(Collected data entries)
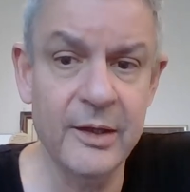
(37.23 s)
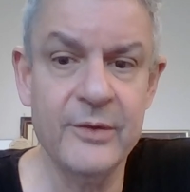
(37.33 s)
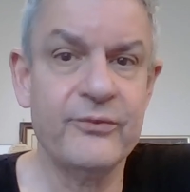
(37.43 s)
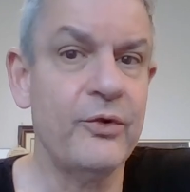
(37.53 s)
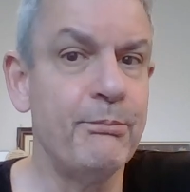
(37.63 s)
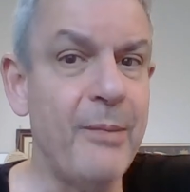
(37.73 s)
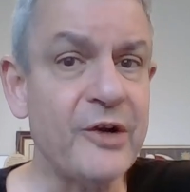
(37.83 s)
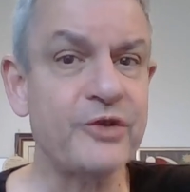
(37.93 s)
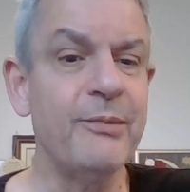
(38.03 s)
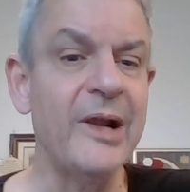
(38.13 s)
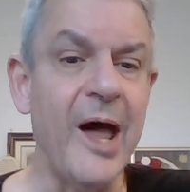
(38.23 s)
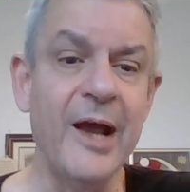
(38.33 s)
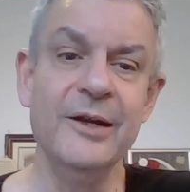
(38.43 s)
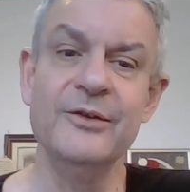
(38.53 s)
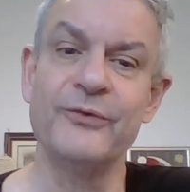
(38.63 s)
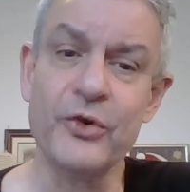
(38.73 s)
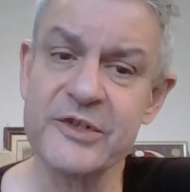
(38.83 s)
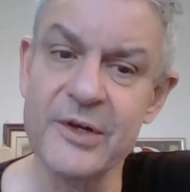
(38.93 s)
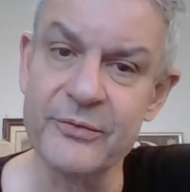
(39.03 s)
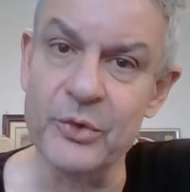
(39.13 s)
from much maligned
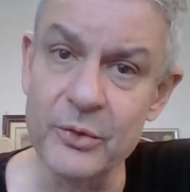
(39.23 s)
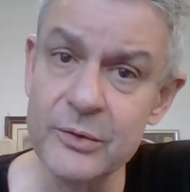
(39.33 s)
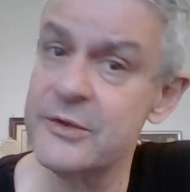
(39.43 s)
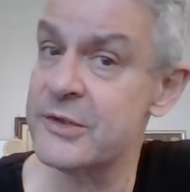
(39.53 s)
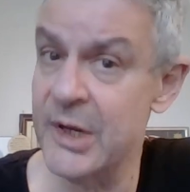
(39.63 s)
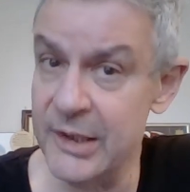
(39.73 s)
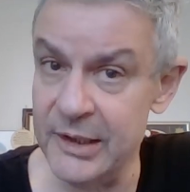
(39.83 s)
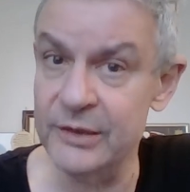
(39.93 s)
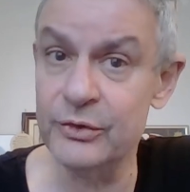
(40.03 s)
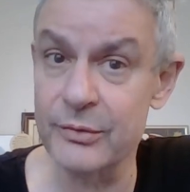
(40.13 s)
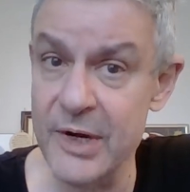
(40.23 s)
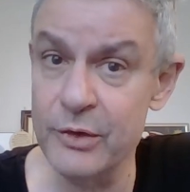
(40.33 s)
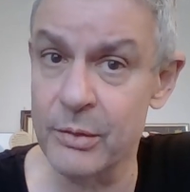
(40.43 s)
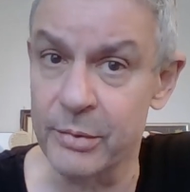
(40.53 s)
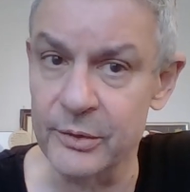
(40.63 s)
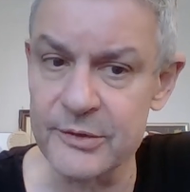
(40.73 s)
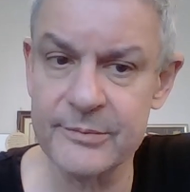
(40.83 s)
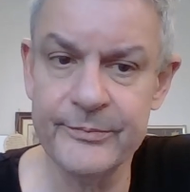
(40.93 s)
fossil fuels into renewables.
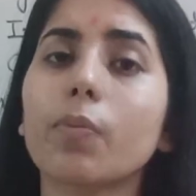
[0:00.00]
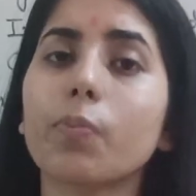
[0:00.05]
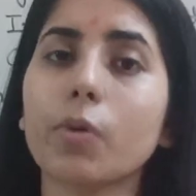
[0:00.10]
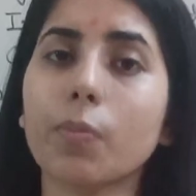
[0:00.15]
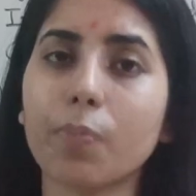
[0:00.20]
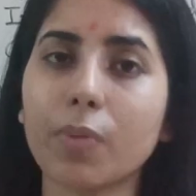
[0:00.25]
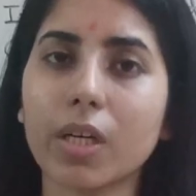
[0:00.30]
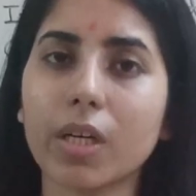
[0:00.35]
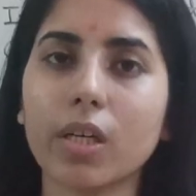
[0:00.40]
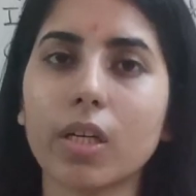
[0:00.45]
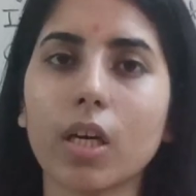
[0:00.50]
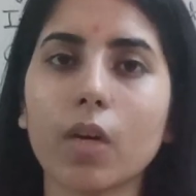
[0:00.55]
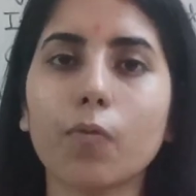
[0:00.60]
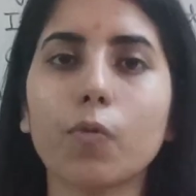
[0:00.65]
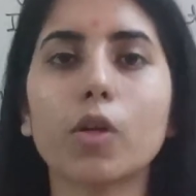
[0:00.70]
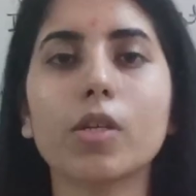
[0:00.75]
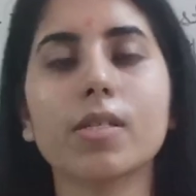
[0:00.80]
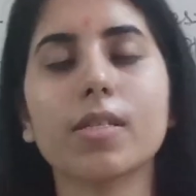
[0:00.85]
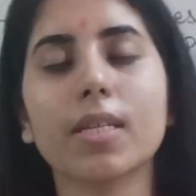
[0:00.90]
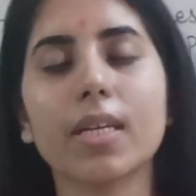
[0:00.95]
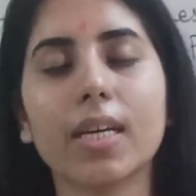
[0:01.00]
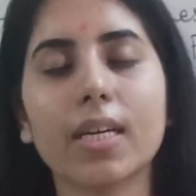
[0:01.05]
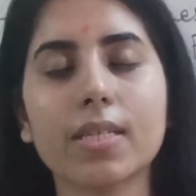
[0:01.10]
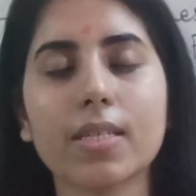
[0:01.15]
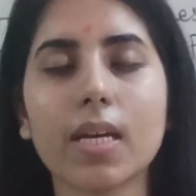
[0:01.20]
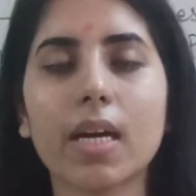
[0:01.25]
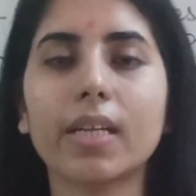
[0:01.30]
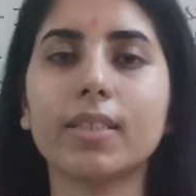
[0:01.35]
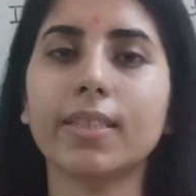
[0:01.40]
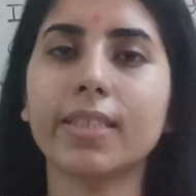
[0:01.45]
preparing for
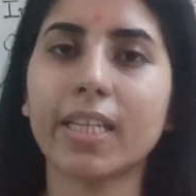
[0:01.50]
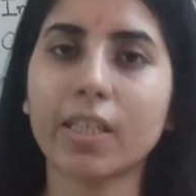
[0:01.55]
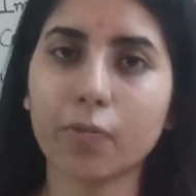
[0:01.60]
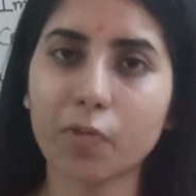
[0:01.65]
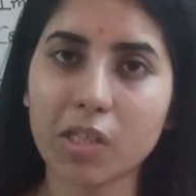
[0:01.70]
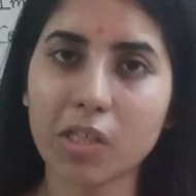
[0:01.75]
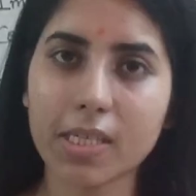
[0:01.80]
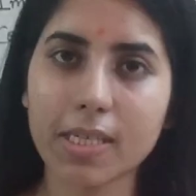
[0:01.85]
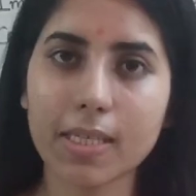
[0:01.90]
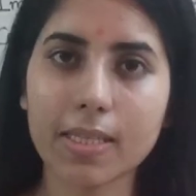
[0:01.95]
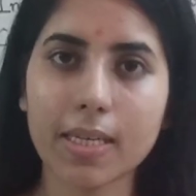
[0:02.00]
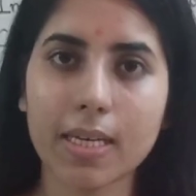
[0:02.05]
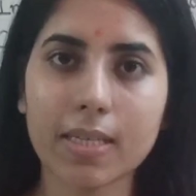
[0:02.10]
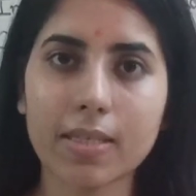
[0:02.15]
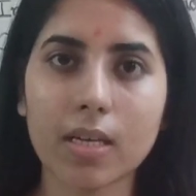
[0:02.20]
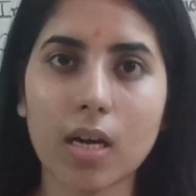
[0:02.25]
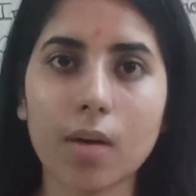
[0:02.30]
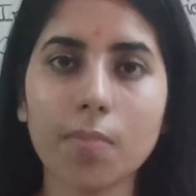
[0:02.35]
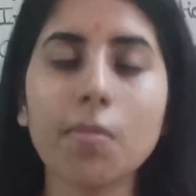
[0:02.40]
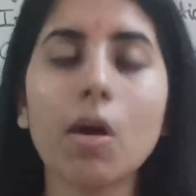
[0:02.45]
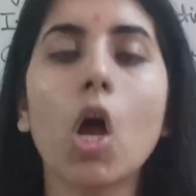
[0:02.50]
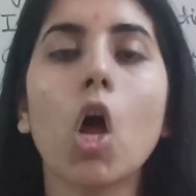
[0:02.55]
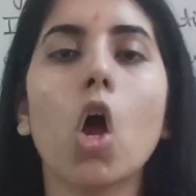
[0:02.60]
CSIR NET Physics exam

#### PROBLEM REQUIREMENTS:
When you transcribe the entries, reproduce each line exactly and skip any picture.

#### ANSWER TO THE EXERCISE:
(37.23 s)
(37.33 s)
(37.43 s)
(37.53 s)
(37.63 s)
(37.73 s)
(37.83 s)
(37.93 s)
(38.03 s)
(38.13 s)
(38.23 s)
(38.33 s)
(38.43 s)
(38.53 s)
(38.63 s)
(38.73 s)
(38.83 s)
(38.93 s)
(39.03 s)
(39.13 s)
from much maligned
(39.23 s)
(39.33 s)
(39.43 s)
(39.53 s)
(39.63 s)
(39.73 s)
(39.83 s)
(39.93 s)
(40.03 s)
(40.13 s)
(40.23 s)
(40.33 s)
(40.43 s)
(40.53 s)
(40.63 s)
(40.73 s)
(40.83 s)
(40.93 s)
fossil fuels into renewables.
[0:00.00]
[0:00.05]
[0:00.10]
[0:00.15]
[0:00.20]
[0:00.25]
[0:00.30]
[0:00.35]
[0:00.40]
[0:00.45]
[0:00.50]
[0:00.55]
[0:00.60]
[0:00.65]
[0:00.70]
[0:00.75]
[0:00.80]
[0:00.85]
[0:00.90]
[0:00.95]
[0:01.00]
[0:01.05]
[0:01.10]
[0:01.15]
[0:01.20]
[0:01.25]
[0:01.30]
[0:01.35]
[0:01.40]
[0:01.45]
preparing for
[0:01.50]
[0:01.55]
[0:01.60]
[0:01.65]
[0:01.70]
[0:01.75]
[0:01.80]
[0:01.85]
[0:01.90]
[0:01.95]
[0:02.00]
[0:02.05]
[0:02.10]
[0:02.15]
[0:02.20]
[0:02.25]
[0:02.30]
[0:02.35]
[0:02.40]
[0:02.45]
[0:02.50]
[0:02.55]
[0:02.60]
CSIR NET Physics exam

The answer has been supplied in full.